__Dataset__.
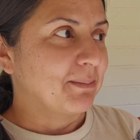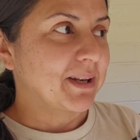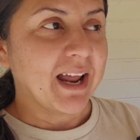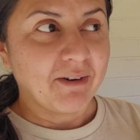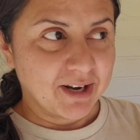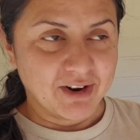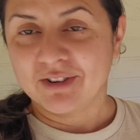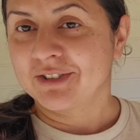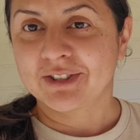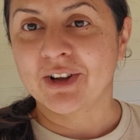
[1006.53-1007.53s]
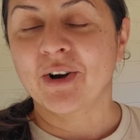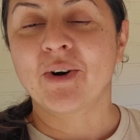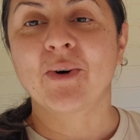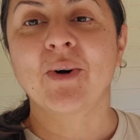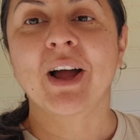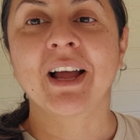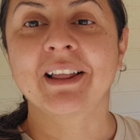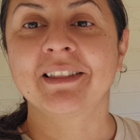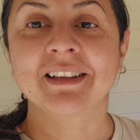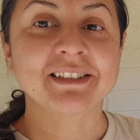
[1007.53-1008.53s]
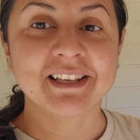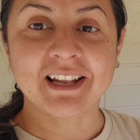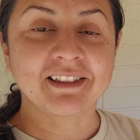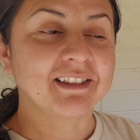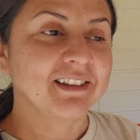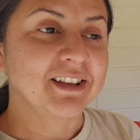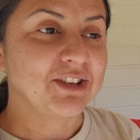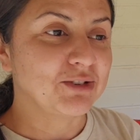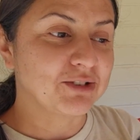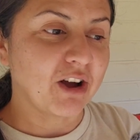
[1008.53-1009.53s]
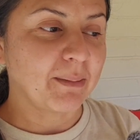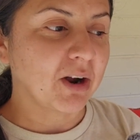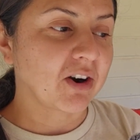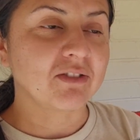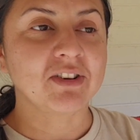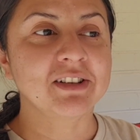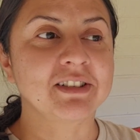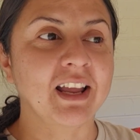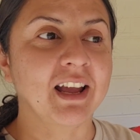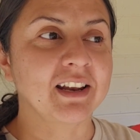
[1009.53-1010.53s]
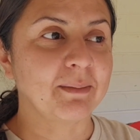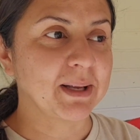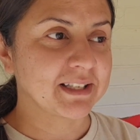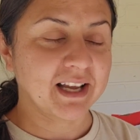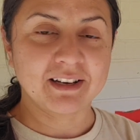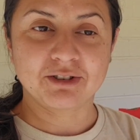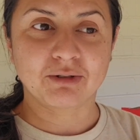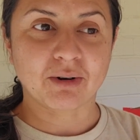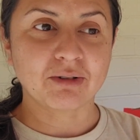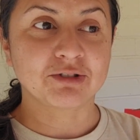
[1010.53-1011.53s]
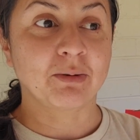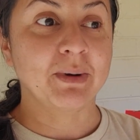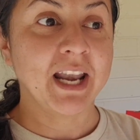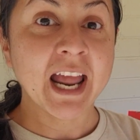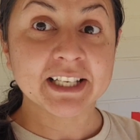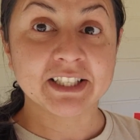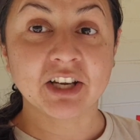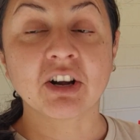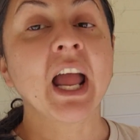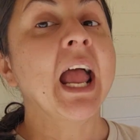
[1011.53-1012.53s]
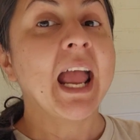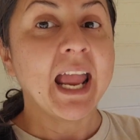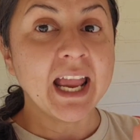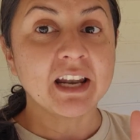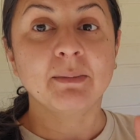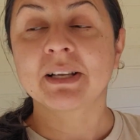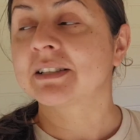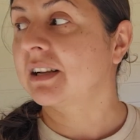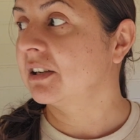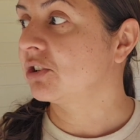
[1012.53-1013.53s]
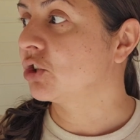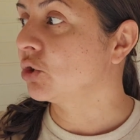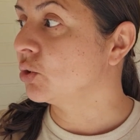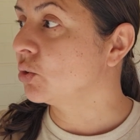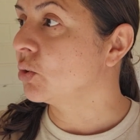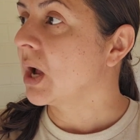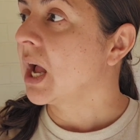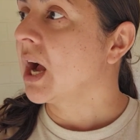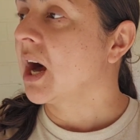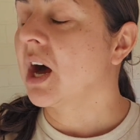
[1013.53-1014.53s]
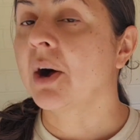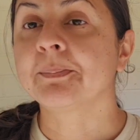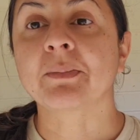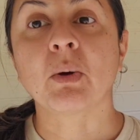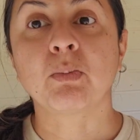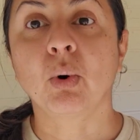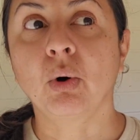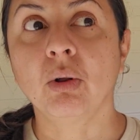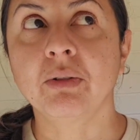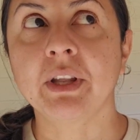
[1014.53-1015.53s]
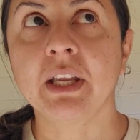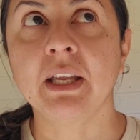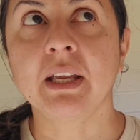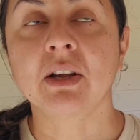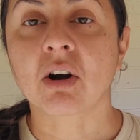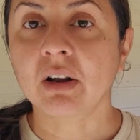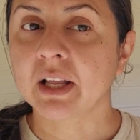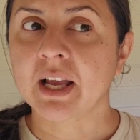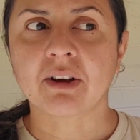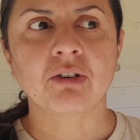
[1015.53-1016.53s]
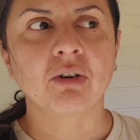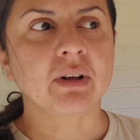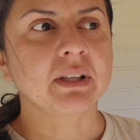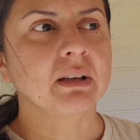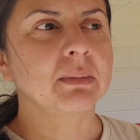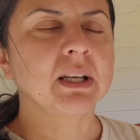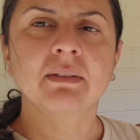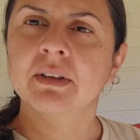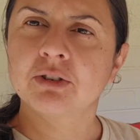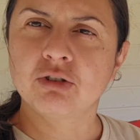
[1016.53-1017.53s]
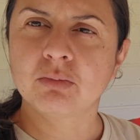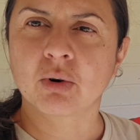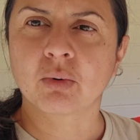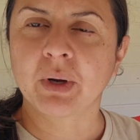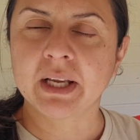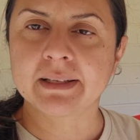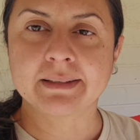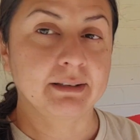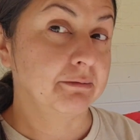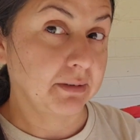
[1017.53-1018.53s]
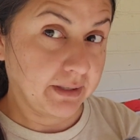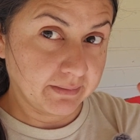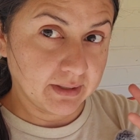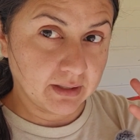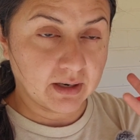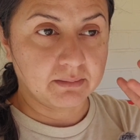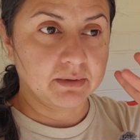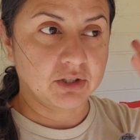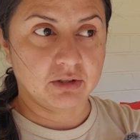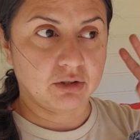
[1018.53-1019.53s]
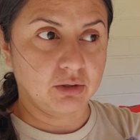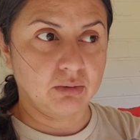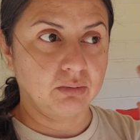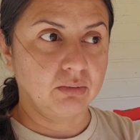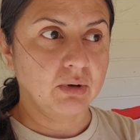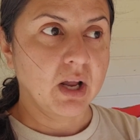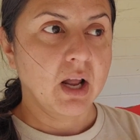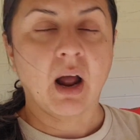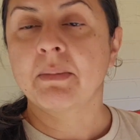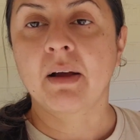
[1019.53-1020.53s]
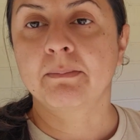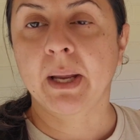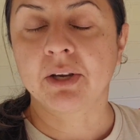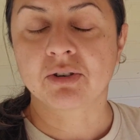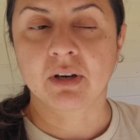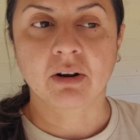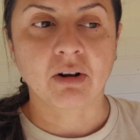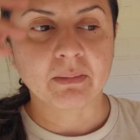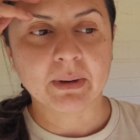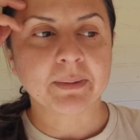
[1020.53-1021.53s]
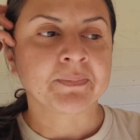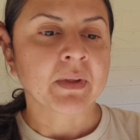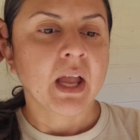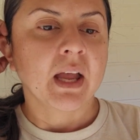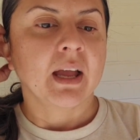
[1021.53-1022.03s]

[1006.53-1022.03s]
now I know. So this is it. You saw my harvest, and I'm excited to grow some next year, and I'm excited to pull the garlic. I don't know. I think I'm going to give it 2 more weeks, if even. I'm not patient at all, but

__What this task involves__. Lines from the one containing "[1007.53-1008.53s]" through the end of the entries above, both included, are to be written out exactly; no pictures and no other lines.

__Solution for this task__.
[1007.53-1008.53s]
[1008.53-1009.53s]
[1009.53-1010.53s]
[1010.53-1011.53s]
[1011.53-1012.53s]
[1012.53-1013.53s]
[1013.53-1014.53s]
[1014.53-1015.53s]
[1015.53-1016.53s]
[1016.53-1017.53s]
[1017.53-1018.53s]
[1018.53-1019.53s]
[1019.53-1020.53s]
[1020.53-1021.53s]
[1021.53-1022.03s]

[1006.53-1022.03s]
now I know. So this is it. You saw my harvest, and I'm excited to grow some next year, and I'm excited to pull the garlic. I don't know. I think I'm going to give it 2 more weeks, if even. I'm not patient at all, but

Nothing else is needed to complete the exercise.